The real power of Veculo is combining vector search with graph traversal. For example: find the 10 documents most semantically similar to a query, then for each result walk the "cites" edges 2 hops deep to discover related papers. This produces far richer context for RAG than vector search alone.

Cell-level security (ABAC)

Every vertex and edge in Veculo carries an optional visibility expression — a boolean expression that determines which users can see that piece of data. This is attribute-based access control (ABAC) enforced at the storage layer.

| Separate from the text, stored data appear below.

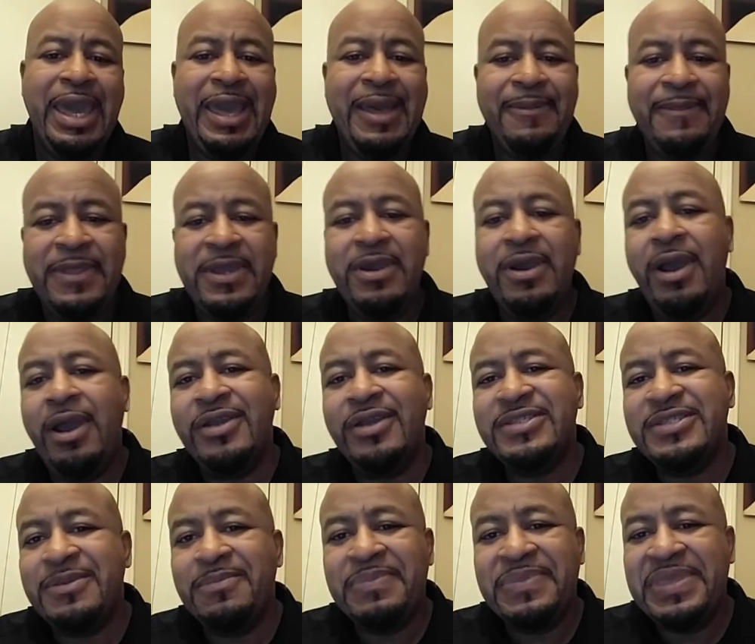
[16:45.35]
And there
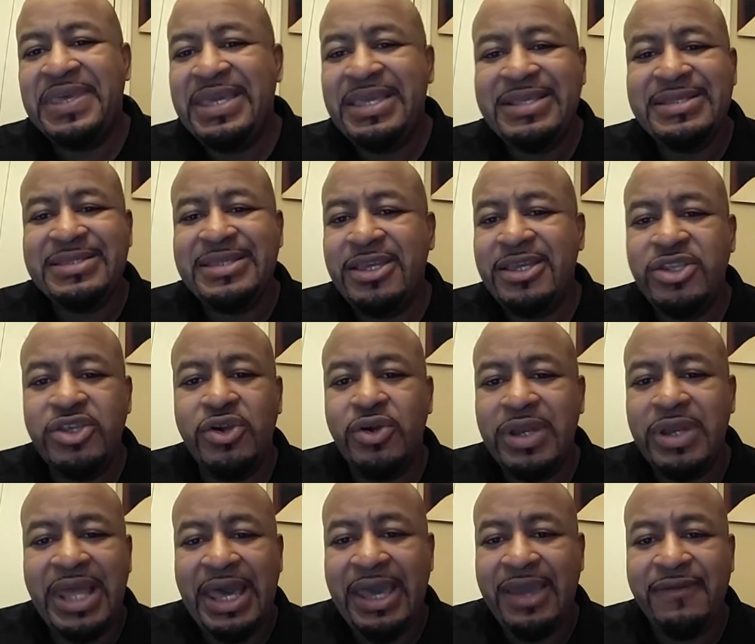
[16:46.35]
are some things in
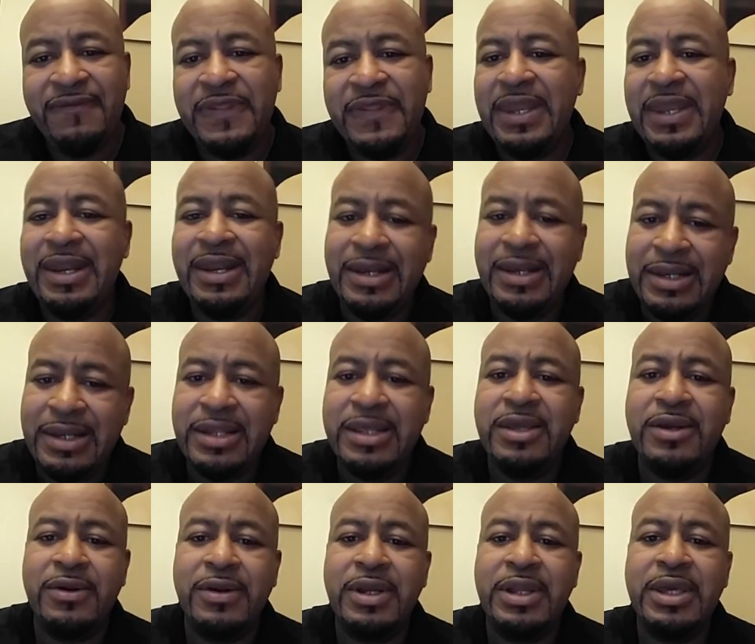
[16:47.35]
your life that
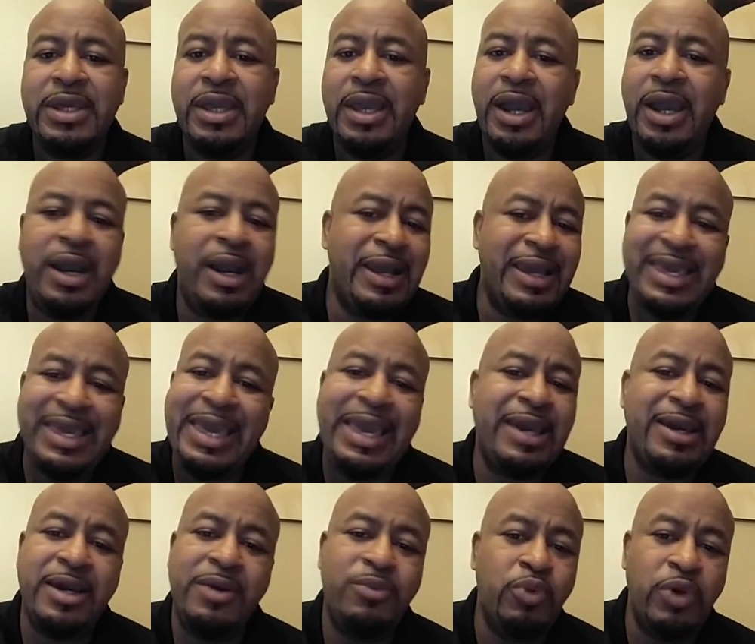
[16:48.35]
literally
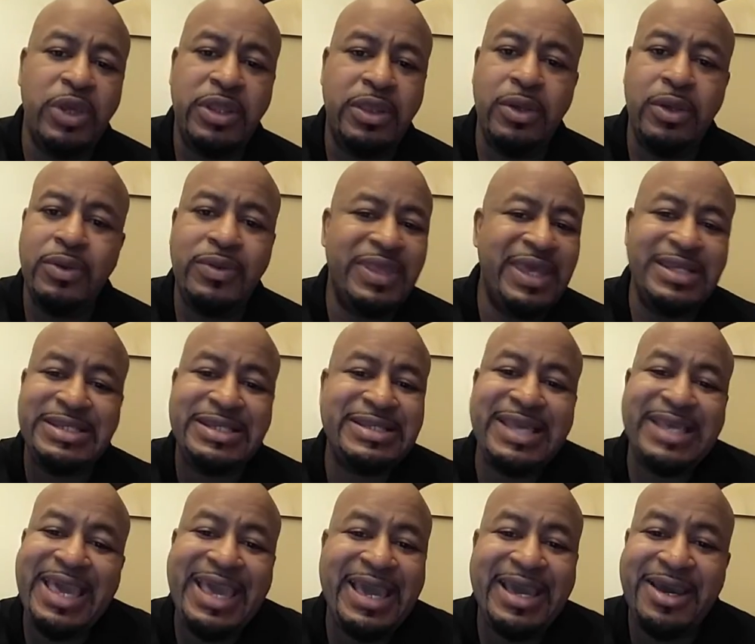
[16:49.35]
can't come with you. They
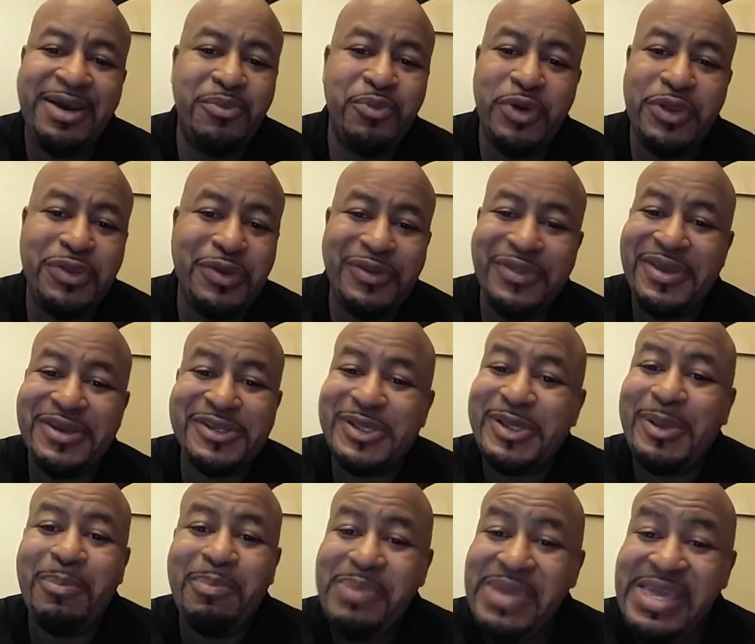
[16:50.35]
just can't come with you. There's
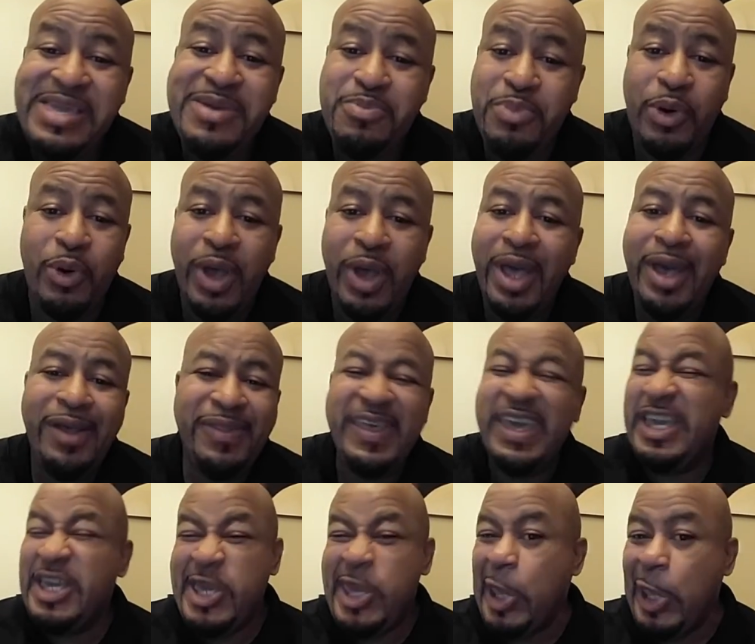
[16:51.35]
some people
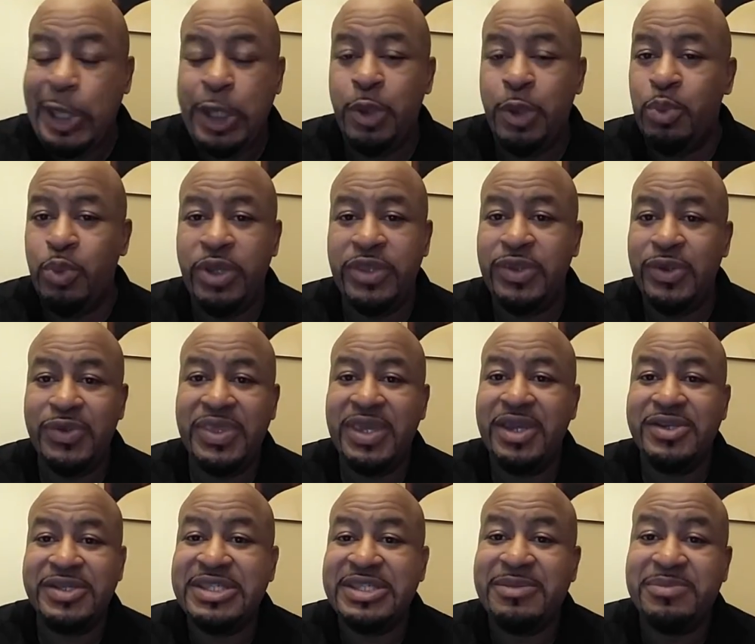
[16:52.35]
that can't come with you.
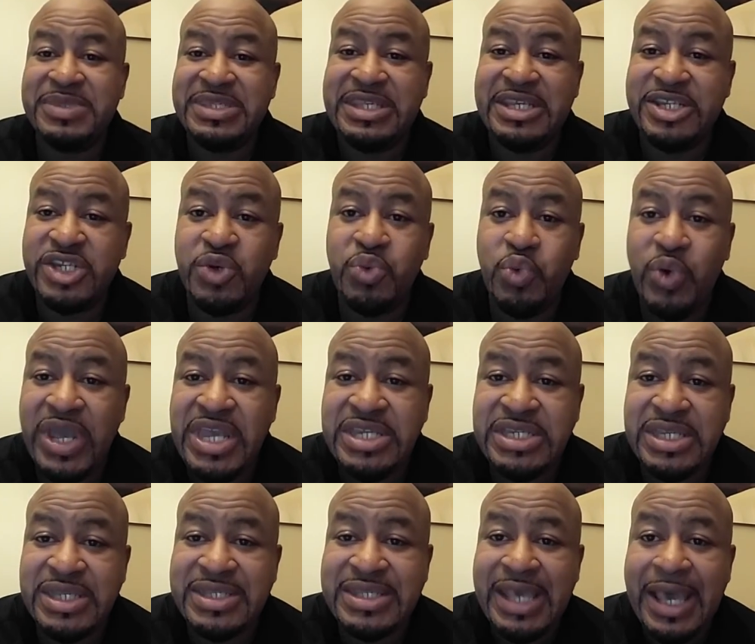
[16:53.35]
There's some
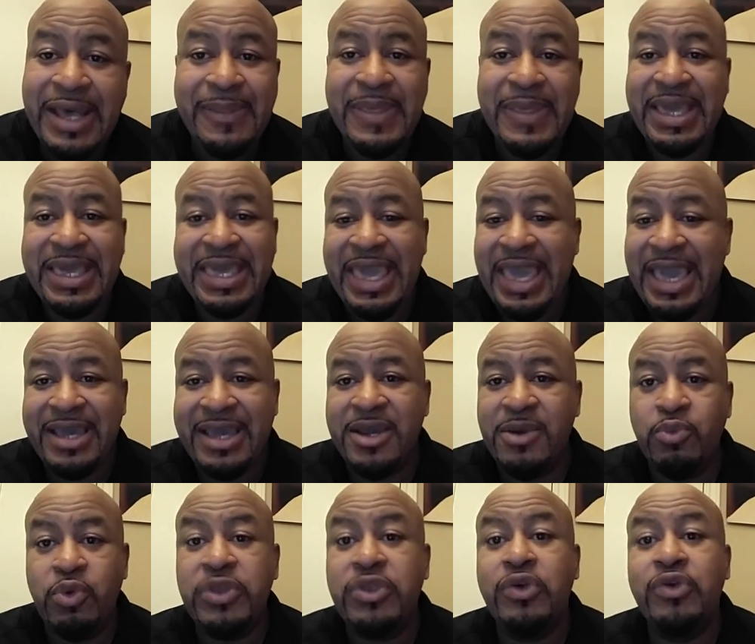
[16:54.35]
situations that can't
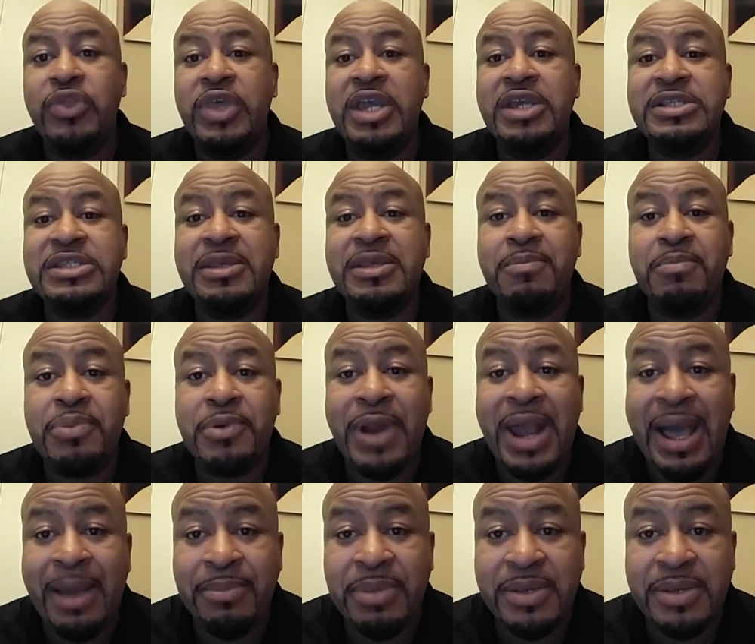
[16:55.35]
come with you. There's some
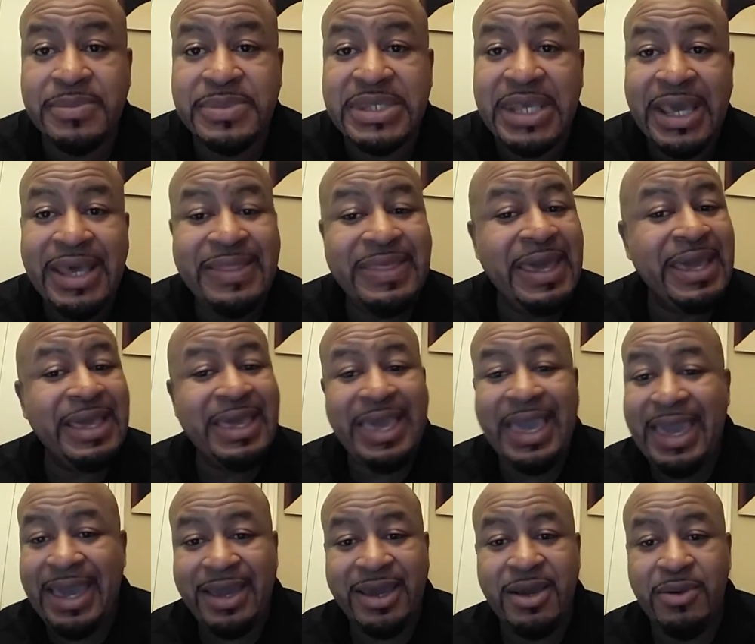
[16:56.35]
problems that
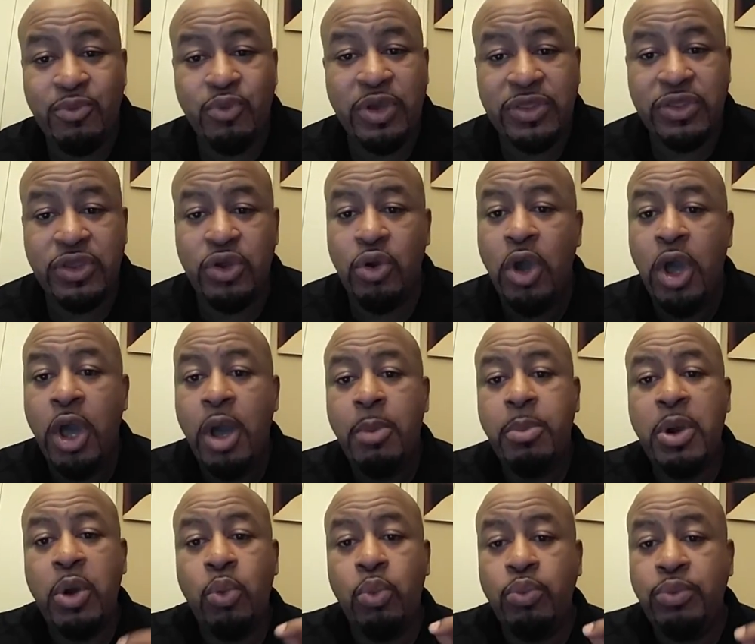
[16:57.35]
can't come with you.
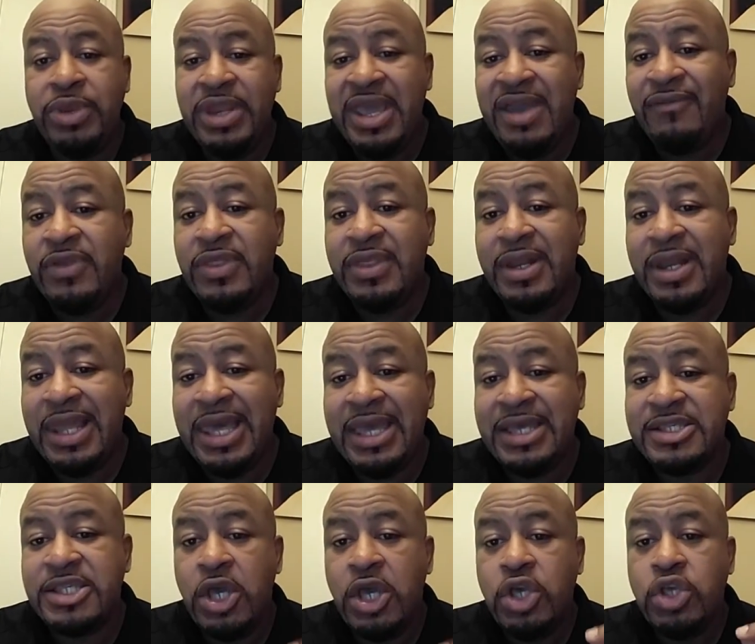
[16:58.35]
But
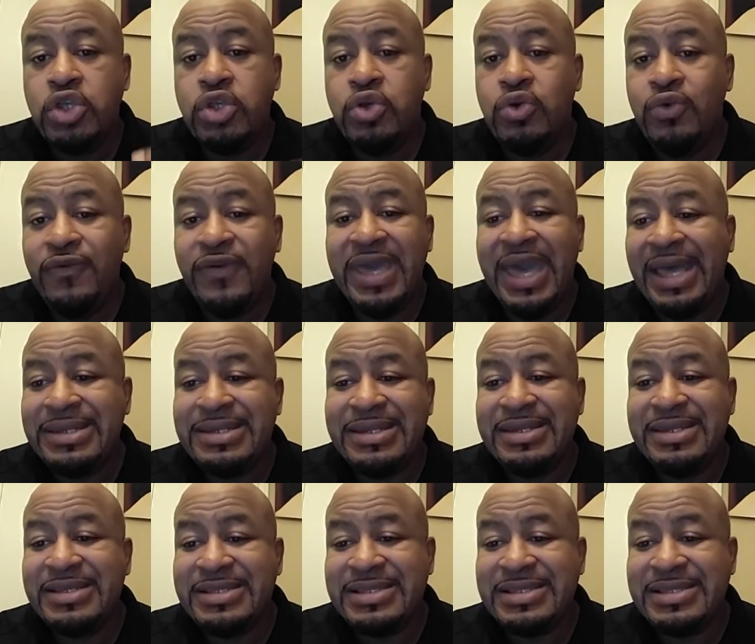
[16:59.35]
nevertheless, you've got to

For details on visibility syntax and how to use it, see the Security & ABAC page.

Veculo Units (VUs)

A Veculo Unit (VU) is the unit of compute and storage capacity for your cluster. Each VU provides a fixed amount of:

  • CPU and memory for query processing
  • Tablet server capacity for read/write throughput
  • Storage bandwidth for scan operations

You choose how many VUs your cluster runs. More VUs means more throughput, more concurrent connections, and faster scan performance. Veculo distributes your data across tablet servers proportionally to your VU count.

TierVUsBest for
Starter2Development, prototyping, low-traffic applications
Growth4 – 8Production applications with moderate throughput
Scale12 – 32High-throughput workloads, large knowledge graphs
EnterpriseCustomDedicated infrastructure, compliance requirements

Scaling is live — you can add or remove VUs without downtime. Veculo rebalances tablets across the new tablet server count automatically.

Clusters

A cluster is a dedicated, isolated Veculo deployment. Each cluster runs its own:

  • Accumulo instance (manager, tablet servers, garbage collector)
  • ZooKeeper ensemble for coordination
  • Dedicated GCS storage prefix for data isolation

Clusters are fully isolated from each other — there is no shared infrastructure between tenants beyond the underlying cloud platform. This ensures strong security boundaries and predictable performance.

Each cluster is identified by a unique ID (e.g., cls_abc123) and runs in the region you select at creation time. Clusters can be paused and resumed to save costs during periods of inactivity.